Знаю, этот поцелуй был предательством перед памятью того, кого я любила и потеряла. Но ее, живую, такую лживую, которая, как пойманная гадина, барахталась у моих ног и которую мне ничего не стоило морально раздавить, эту ничтожную тварь мне стало жаль, и я пощадила ее… На другой день, в первый день Нового года, я, поздравляя маму с праздником, мельком, будто припоминая, спросила:
— Мама, а не помните ли вы, кому мы продали наше ожерелье-змею?
— Как кому? — Мама даже привскочила, точно ужаленная. — Никому не продали, оно же лежало в коробке ценных вещей, в той шкатулке, которую украл этот мерзавец!
Я спросила маму потому, что у меня теплилась какая-то глупая надежда, что я ошибаюсь, что, может быть, Валя просто украла одну змею.
— Ту шкатулку, — спокойно глядя маме в глаза, сказала я, — украл не Владимир, а Валя. Вчера я держала нашу змею в руках.
И я рассказала маме все.
Боже! Что с ней сделалось! Описать невозможно!.. Она рвалась идти к Вале отнять змею, упрекала меня в том, что я этого не сделала, собиралась подать на нее в суд, опозорить ее на всю Москву и еще Бог знает что…
Я встала на колени перед моей матерью, поцеловала ей руки и попросила у нее за Валю прощения.

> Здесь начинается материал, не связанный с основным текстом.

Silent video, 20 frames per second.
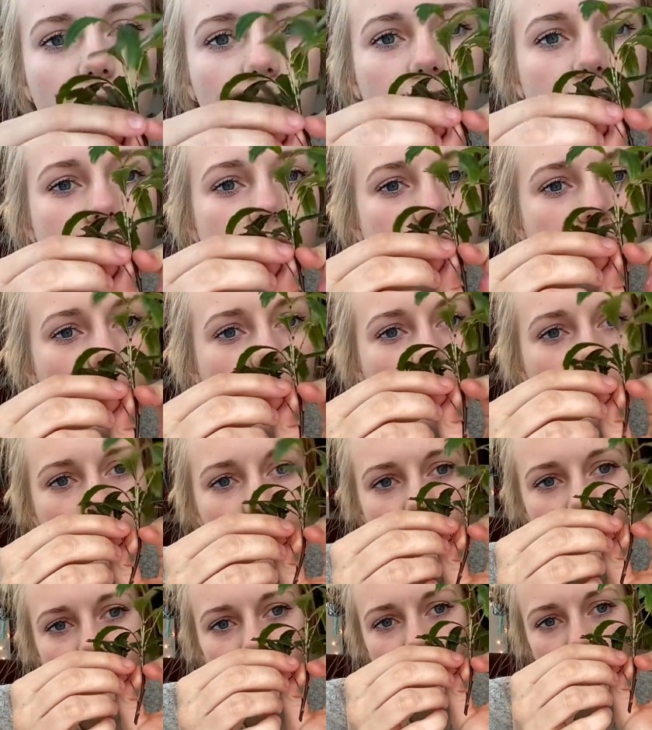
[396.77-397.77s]
the second
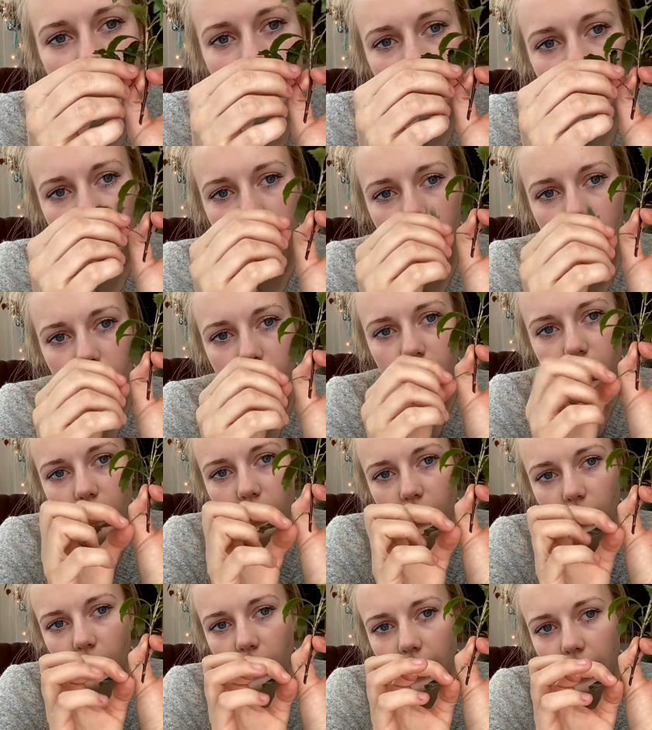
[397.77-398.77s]
lowest one too, which
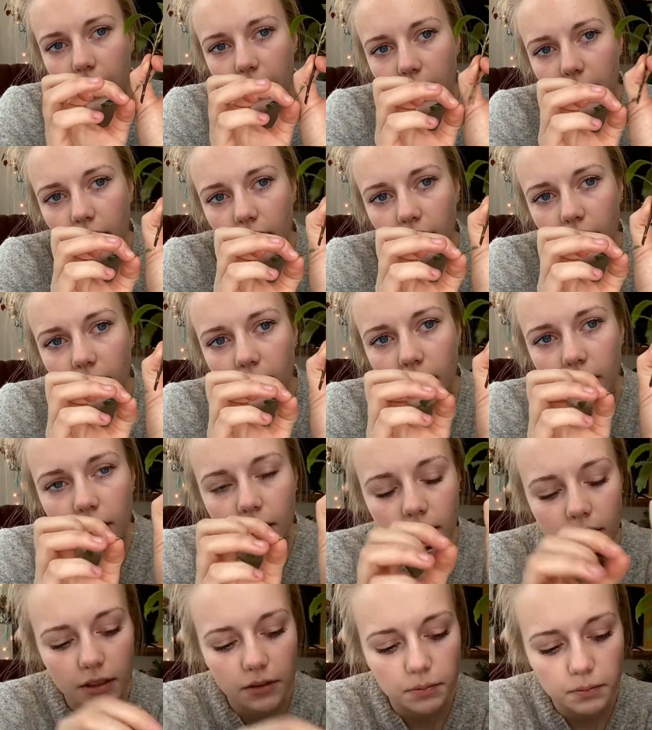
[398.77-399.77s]
is over here.
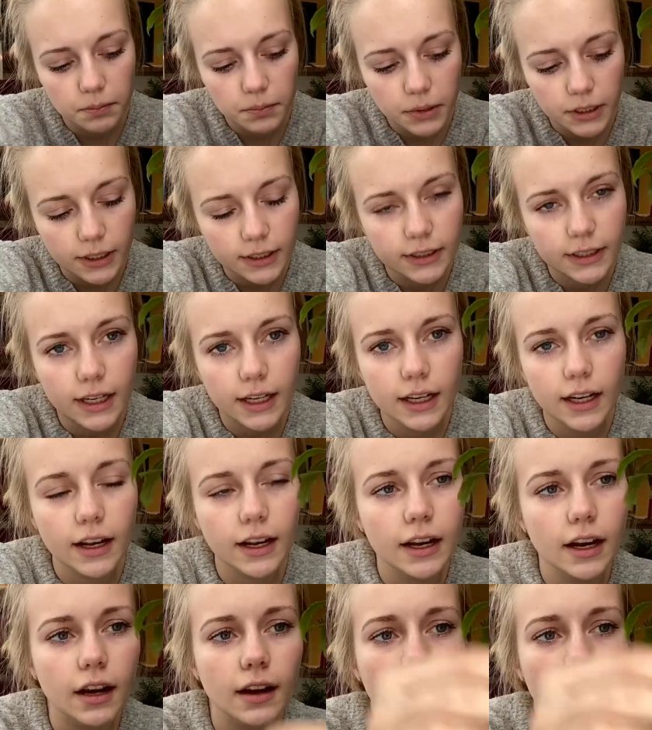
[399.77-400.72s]
Pluck that guy off.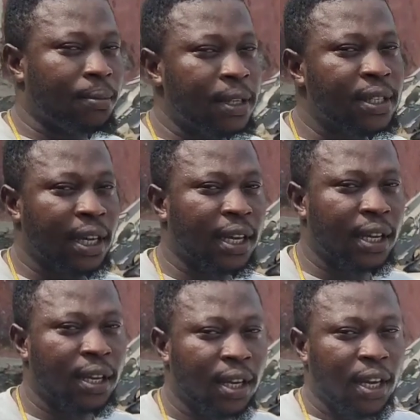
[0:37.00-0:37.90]
a
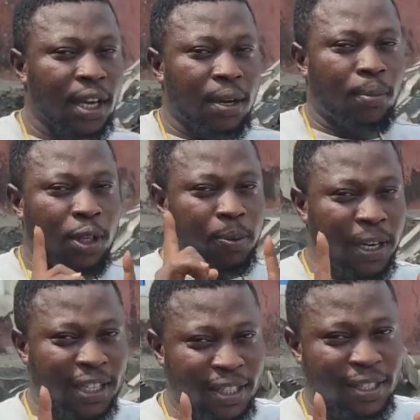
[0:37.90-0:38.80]
mistake but
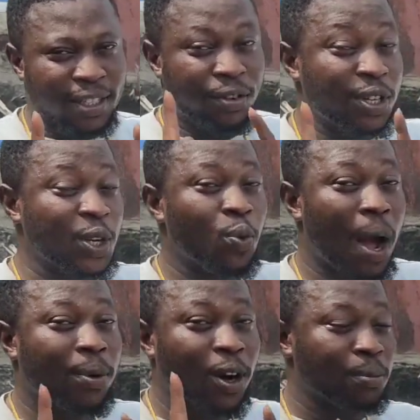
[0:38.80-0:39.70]
please the reason why
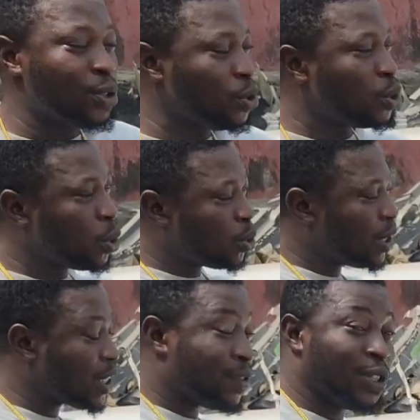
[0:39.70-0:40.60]
I'm coming to show you
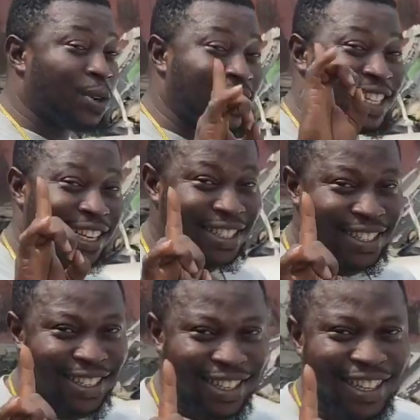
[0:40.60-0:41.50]
this video is
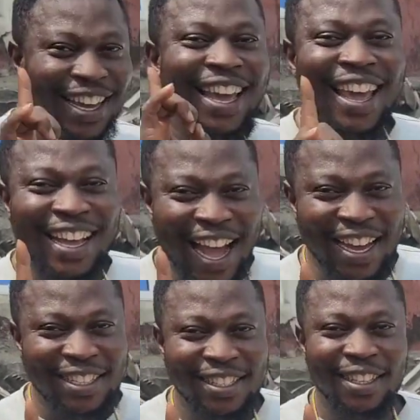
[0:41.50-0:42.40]
this hey
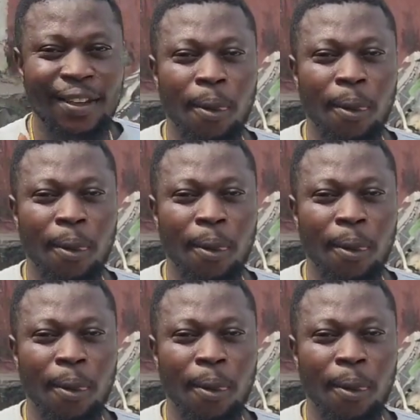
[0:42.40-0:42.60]
guys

Я не защищала Валю, нет! Я постаралась раскрыть перед мамой душу этой вечно снедаемой нуждой и завистью девушки, которая чувствовала себя всегда «на чужих хлебах» и, как все «приживалки», ненавидела нас, своих благодетелей. И как мама ее ни записывала себе в дочери, а я в сестры, она только и ждала минуты и любой возможности выскочить от нас. Владимир, появившийся в нашем доме, его безумное чувство, наше растерянное состояние было для ее преступления самым подходящим моментом. Тут же она купила комнату, другие вещи (про черный день), завела себе хотя и не регистрированного, но все-таки мужа, который, правда, ее все равно впоследствии бросил. Я доказывала маме, как бессмысленно и жестоко было бы разбивать ее только что налаженную жизнь, предав ее преступление огласке. Я говорила и настаивала на том, что наше прощение может ее переродить и морально поднять.